Nick Cohen has a piece in the Guardian The climate change deniers have won. He is mourning that the "climate deniers" seem to be winning the day and explores why that might be. He writes:
… Clive Hamilton, the Australian author of Requiem for a Species, made the essential point a few years ago that climate change denial was no longer just a corporate lobbying campaign. The opponents of science would say what they said unbribed. The movement was in the grip of "cognitive dissonance", a condition first defined by Leon Festinger and his colleagues in the 1950s . They examined a cult that had attached itself to a Chicago housewife called Dorothy Martin. She convinced her followers to resign from their jobs and sell their possessions because a great flood was to engulf the earth on 21 December 1954. They would be the only survivors. Aliens in a flying saucer would swoop down and save the chosen few.
When 21 December came and went, and the Earth carried on as before, the group did not despair. Martin announced that the aliens had sent her a message saying that they had decided at the last minute not to flood the planet after all. Her followers believed her. They had given up so much for their faith that they would believe anything rather than admit their sacrifices had been pointless.
Climate change deniers are as committed. Their denial fits perfectly with their support for free market economics, opposition to state intervention and hatred of all those latte-slurping, quinoa-munching liberals, with their arrogant manners and dainty hybrid cars, who presume to tell honest men and women how to live. If they admitted they were wrong on climate change, they might have to admit that they were wrong on everything else and their whole political identity would unravel. …
At the start, I think there is considerable truth in what he says. Many who reject climate change alarm do not do so because they have a detailed knowledge of science. It is because it poses a significant threat to their view of the world.
Now let me add that it is also true that many of those who embrace climate alarm do so not because they have a detailed knowledge of science. They do so because it gives them cognitive consonance. It reinforces their view of the world.
The marriage of climate alarm to anti-market, anti-growth, pro-state ideology is powerfully real, but it is not a conscious marriage. It is intuitive. It creates cognitive harmony. To campaign for one is to campaign for the other.
If the real issue is solving the climate problem, then the messaging must be realistic. Take anti-growth. The global median annual income is about $1,000 per person. If there is no growth, then we have one of two options. First, freeze the world as it is; billions of people continue to live indefinitely at just above subsistence levels. Second, we install a global government to equalize income worldwide, meaning that the average American or European family (median income approx. $50,000) will see a 98% drop to $1,000 a year. (And, of course, the notion that income exists independent of the economic arrangements generating the income, which would have to be disassembled to achieve this goal, is absurd, but you get my point.) The first is immoral, and the second is beyond unrealistic. Therefore, the economy must grow; any realistic attempt to meet a climate change challenge will incorporate this. Period! End of discussion.

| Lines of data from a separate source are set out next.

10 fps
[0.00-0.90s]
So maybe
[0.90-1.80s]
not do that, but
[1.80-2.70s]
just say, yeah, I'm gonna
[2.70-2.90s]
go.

Innovation, adaptation, substitution, and the free economies these activities need to thrive are critical to addressing challenges, but they are anathema to so many climate advocates that embracing them creates cognitive dissonance. Some studies suggest that when climate change is framed a little differently … for instance, as a threat to future prosperity and freedom … it gets a broader hearing among more conservative populations. Take the same-sex marriage movement. Regardless of what you think of its merits, the movement has been successful because it was able to tap into widely shared values of freedom of choice, tolerance, and equality. So, it could just as easily be argued that the cognitive consonance of advocates is blocking realistic, meaningful responses to climate change.